Things that make mayo:
I'm now using my stick blender, it works great, just use a small bowl.
I was talking with some chefy type people and they were saying they have trouble getting their mayo not to split and I asked if they were measuring their oil. They were. This is fine, if you also measure your egg yolk. Eggs are not exactly the same and they vary from chicken to chicken and egg to egg. This means that you can't say two yolks to a cup of oil and have mayo come out. I actually have no idea what the ratio is supposed to be, I do it like JC said to, I add oil until it's done. So, if you want to measure, look up the amount of yolk you should have to oil, come on, it's the future, and you can go dance in the field.
Today, I decided to pasteurize some eggs, as my theory is that the mayo will be good for longer. Sous vide, not hard, you poach them at like 135 or so for about 2 hours. While this was going on, I decided that I would make an infused oil. Infused oils cook for about an hour around 120-130 so I figured this was fine.
Real quick, let's talk food safety. It's not something to sniff at. Listen up. Raw eggs can be dangerous to some people. And that information is private to those people (age, medical conditions, ect.), so you don't know who they are. I mean you might, if you look at that 2 year old and then offer him a deviled egg you made with your own mayo and then think, huh. If you plan to serve your homemade egg based salad dressing or mayo, pasteurize your eggs. Also, when you make oil infusions there is the chance that you can get botulism from them. You know the stories for people who died from eating the beans? That's not messing around. So, minimize risk.
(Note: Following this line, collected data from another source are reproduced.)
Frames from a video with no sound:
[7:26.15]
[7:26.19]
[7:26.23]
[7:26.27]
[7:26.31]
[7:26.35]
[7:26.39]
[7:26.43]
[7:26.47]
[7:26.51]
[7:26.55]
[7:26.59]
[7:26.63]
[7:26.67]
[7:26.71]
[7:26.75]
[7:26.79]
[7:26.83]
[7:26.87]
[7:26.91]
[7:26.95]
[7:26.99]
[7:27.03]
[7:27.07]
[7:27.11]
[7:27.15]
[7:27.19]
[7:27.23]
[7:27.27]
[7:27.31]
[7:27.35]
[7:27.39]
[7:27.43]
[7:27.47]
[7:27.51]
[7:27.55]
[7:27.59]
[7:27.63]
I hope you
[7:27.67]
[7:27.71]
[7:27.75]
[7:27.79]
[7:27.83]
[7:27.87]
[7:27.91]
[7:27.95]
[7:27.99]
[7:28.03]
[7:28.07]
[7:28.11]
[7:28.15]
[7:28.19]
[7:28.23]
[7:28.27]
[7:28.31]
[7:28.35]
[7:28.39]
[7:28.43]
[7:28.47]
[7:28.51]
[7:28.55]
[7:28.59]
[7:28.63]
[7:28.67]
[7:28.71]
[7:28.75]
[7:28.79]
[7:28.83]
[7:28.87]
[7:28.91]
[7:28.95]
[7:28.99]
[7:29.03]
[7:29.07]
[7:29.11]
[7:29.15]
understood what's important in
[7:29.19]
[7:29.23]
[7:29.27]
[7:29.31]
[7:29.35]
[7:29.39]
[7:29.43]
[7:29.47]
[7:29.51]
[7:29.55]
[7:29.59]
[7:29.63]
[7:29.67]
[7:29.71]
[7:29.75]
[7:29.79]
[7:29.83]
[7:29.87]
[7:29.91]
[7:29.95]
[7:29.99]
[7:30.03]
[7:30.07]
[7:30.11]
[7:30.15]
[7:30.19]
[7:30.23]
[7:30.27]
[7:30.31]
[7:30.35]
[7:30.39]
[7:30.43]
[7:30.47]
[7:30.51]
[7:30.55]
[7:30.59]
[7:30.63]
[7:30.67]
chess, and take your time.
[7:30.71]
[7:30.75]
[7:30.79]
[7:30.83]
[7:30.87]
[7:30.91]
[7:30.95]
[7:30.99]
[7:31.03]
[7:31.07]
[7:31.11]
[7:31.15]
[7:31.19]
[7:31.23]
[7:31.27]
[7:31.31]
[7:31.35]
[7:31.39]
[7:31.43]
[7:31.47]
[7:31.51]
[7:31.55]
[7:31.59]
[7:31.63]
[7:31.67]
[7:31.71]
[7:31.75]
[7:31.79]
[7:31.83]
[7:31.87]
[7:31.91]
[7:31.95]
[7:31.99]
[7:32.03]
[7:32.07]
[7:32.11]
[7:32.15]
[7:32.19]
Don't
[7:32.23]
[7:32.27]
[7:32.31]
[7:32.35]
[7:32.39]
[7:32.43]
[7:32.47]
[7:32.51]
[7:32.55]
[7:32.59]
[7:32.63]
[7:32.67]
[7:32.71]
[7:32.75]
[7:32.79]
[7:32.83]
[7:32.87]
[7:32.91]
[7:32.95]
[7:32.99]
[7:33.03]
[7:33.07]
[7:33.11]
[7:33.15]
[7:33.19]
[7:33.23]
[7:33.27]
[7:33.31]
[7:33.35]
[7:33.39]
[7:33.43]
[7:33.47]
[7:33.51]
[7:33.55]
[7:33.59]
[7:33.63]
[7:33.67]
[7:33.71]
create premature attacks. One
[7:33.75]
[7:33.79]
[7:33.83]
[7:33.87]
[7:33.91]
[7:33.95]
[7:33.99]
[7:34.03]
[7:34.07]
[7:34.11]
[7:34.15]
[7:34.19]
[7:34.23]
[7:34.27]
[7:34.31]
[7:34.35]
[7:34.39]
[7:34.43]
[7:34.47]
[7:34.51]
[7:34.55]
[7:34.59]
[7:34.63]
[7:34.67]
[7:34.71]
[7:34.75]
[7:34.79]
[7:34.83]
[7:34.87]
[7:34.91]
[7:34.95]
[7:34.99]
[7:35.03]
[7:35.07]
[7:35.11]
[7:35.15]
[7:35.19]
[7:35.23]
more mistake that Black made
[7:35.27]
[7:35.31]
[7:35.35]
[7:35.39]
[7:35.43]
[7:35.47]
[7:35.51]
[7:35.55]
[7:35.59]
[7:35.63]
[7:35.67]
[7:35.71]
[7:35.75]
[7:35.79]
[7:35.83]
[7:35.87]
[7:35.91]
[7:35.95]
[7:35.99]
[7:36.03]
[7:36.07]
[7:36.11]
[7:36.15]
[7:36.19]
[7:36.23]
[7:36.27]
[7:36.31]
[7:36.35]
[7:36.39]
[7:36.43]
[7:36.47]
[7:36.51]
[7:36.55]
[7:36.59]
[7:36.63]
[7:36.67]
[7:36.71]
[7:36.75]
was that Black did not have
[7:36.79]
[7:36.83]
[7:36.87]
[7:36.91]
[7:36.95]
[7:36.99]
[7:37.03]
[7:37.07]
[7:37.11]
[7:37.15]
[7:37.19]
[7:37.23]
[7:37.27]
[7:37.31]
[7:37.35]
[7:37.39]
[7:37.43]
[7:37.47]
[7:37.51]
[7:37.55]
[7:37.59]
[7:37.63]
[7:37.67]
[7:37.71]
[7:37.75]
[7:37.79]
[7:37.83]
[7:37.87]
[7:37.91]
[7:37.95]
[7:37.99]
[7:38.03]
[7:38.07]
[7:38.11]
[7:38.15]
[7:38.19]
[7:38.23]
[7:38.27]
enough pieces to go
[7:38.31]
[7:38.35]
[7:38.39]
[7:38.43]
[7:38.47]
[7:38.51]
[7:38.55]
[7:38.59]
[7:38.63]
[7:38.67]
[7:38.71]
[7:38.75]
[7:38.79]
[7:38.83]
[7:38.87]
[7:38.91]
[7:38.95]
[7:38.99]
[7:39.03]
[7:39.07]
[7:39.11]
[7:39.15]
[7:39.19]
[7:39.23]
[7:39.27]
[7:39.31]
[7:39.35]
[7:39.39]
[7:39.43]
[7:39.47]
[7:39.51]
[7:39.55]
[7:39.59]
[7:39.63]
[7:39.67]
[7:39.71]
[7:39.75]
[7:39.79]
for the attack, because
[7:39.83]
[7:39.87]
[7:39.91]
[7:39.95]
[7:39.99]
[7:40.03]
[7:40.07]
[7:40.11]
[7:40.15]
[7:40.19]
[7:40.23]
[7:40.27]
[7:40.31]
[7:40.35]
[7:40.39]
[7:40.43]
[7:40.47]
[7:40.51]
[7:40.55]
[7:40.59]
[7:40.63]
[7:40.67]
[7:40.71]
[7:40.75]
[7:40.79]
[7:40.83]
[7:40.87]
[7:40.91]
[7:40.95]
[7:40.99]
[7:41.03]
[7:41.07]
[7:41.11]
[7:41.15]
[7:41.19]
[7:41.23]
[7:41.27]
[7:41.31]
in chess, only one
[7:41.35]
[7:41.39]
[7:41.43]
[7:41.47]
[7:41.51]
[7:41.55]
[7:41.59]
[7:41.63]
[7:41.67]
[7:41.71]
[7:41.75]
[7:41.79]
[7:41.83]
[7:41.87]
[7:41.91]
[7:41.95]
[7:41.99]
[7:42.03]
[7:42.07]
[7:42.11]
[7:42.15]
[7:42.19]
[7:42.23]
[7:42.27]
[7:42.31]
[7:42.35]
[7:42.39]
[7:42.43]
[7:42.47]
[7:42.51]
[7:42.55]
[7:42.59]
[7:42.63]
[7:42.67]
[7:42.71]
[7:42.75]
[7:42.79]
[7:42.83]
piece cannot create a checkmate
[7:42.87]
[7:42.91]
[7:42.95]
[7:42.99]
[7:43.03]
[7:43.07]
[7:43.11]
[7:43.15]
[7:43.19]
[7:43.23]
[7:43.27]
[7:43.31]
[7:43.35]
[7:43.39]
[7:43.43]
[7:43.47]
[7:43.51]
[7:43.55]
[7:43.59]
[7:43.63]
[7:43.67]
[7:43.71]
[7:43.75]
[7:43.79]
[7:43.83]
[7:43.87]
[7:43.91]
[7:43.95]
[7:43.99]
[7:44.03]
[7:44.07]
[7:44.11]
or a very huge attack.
Wash your herbs and dry them (you know, oil doesn't get along with water), garlic needs to be used with caution and the result not kept around for long periods of time, or frozen; keep in the fridge. That being said I've made non sous vide oils with low heat before from fresh herbs and had no problems. I'm not having problems now. I don't want to scare you, I want you to be cautious. I blanch my garlic before use, and you should too, also it makes it easy to peel.
Between these two things I have made a topping for my various foods (I like a Mexi egg omelette in the morning and this will keep me from wishing I had sour cream).
So let's get to it.
|You can tell he's pasteurized because he's marked.|
Sous Vide Pasteurized Eggs
Follow your sous vide instructions and heat the thing up to 135 and set the timer for 2 hours. Add the eggs in the shell. I put mine in a little bag with some water around them and attached them to the edge of the pot to make them easy to pull out. Remove, ice bath, mark.
The Most Mexican Spiced Mayo
3 cloves garlic, crushed
1 jalapeno, diced
1/3 bunch cilantro chopped (stems too)
3 tsp Mexican oregano
2 tsp Ground cumin (I didn't have it but whole cumin is better just toast it in a pan first)
About 1/3-1/2 cup avocado oil
1 tsp the plainest mustard you can get
1 pasteurized egg
Put the garlic, jalapeno, cilantro, oregano and cumin in a bag suited for sous viding. I use seal a meal for these as you don't want ANY air in the bag. Add the spices and oil, shake everything to the bottom and seal.
In the same pot as the eggs add your packet at the last hour of cooking. Make sure it's submerged, I use magnets.
When time's up remove and set aside while you fuss with the eggs.
Open and pour into a fine sieve over a bowl and press the remains to get all the oil. Throw out the remnants.
Depending on how you are doing it, you might need to adjust the instructions. I will give them for a stick blender.
In a small bowl put your pasteurized egg, the juice of 1/2 - 1 lime (it depends on the size, my lime was huge and I ended up making more mayo than I wanted, looking for about 1 Tbs, 2 Tbs if you want it more like an aioli), a little salt and mustard in the bowl. Add about 2 Tbs of oil and start blending. In a slow steady stream add the flavored oil until you are out. Those little bits at the bottom, add those too. Add avocado oil until it turns into mayo. You can tell because it's not foamy and it gets a little thicker. Just stop and check it, does it feel like mayo? Remember that your mayo will firm up in the fridge a bit. Also homemade mayo is thinner than commercial mayo. It also has less calories.
Now make me a sandwich! And don't skimp on the mayo.